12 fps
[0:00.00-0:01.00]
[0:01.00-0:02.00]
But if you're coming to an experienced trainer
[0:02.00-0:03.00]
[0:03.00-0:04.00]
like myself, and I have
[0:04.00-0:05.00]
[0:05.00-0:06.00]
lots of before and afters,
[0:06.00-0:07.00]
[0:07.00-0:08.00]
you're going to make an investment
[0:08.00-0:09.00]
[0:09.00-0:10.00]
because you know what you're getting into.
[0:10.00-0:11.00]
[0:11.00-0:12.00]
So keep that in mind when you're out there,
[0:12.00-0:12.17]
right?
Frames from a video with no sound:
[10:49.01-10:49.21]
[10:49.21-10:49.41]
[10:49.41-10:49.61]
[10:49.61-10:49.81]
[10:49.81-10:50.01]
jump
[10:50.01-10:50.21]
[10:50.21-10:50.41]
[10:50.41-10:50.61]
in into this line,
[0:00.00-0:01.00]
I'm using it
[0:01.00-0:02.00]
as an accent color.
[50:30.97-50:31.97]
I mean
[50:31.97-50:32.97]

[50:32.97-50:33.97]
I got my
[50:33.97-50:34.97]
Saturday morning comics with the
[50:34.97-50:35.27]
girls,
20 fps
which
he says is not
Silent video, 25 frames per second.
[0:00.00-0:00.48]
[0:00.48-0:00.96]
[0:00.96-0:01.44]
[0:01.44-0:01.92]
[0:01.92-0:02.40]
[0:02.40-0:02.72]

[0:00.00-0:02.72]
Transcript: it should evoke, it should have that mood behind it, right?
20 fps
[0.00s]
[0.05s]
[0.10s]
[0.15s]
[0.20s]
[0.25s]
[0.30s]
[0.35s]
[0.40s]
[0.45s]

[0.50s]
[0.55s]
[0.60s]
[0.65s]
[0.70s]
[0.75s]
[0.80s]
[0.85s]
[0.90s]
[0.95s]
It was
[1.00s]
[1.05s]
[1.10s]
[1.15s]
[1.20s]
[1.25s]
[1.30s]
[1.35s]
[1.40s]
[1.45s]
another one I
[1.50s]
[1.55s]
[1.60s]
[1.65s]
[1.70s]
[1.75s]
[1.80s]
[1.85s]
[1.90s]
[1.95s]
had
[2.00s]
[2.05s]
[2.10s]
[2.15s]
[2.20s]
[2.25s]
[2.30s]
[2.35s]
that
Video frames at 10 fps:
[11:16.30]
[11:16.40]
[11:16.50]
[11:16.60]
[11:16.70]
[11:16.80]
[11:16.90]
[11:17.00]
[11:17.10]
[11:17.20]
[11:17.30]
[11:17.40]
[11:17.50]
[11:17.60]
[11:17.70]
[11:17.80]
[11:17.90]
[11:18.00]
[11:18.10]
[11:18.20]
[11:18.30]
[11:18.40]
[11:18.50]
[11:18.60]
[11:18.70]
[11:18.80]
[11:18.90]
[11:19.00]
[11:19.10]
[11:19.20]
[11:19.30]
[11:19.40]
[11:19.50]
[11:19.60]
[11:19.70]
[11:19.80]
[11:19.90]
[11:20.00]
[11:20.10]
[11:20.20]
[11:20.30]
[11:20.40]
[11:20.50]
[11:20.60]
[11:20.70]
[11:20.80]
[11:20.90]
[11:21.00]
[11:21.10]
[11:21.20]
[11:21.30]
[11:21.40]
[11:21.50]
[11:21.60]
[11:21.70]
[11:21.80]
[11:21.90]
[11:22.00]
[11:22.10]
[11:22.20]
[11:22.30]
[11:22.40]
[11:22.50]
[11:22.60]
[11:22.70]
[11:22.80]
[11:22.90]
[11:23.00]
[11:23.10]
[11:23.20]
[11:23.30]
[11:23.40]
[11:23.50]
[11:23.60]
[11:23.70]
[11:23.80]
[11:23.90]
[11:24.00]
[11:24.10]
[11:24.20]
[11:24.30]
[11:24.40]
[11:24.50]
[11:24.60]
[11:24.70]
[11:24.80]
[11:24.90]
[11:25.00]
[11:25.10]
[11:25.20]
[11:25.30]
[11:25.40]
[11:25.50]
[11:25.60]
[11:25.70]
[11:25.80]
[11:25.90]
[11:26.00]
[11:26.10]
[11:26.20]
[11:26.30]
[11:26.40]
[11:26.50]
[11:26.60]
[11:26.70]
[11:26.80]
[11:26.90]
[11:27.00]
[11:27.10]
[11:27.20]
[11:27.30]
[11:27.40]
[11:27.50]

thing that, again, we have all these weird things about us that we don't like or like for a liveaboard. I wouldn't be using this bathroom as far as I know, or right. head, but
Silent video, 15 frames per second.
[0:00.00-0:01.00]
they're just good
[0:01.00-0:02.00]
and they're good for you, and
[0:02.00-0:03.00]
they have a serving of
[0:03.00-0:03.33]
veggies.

* * *

Go through the listing, find each line with the word "second", and copy it.

Silent video, 25 frames per second.
Silent video, 15 frames per second.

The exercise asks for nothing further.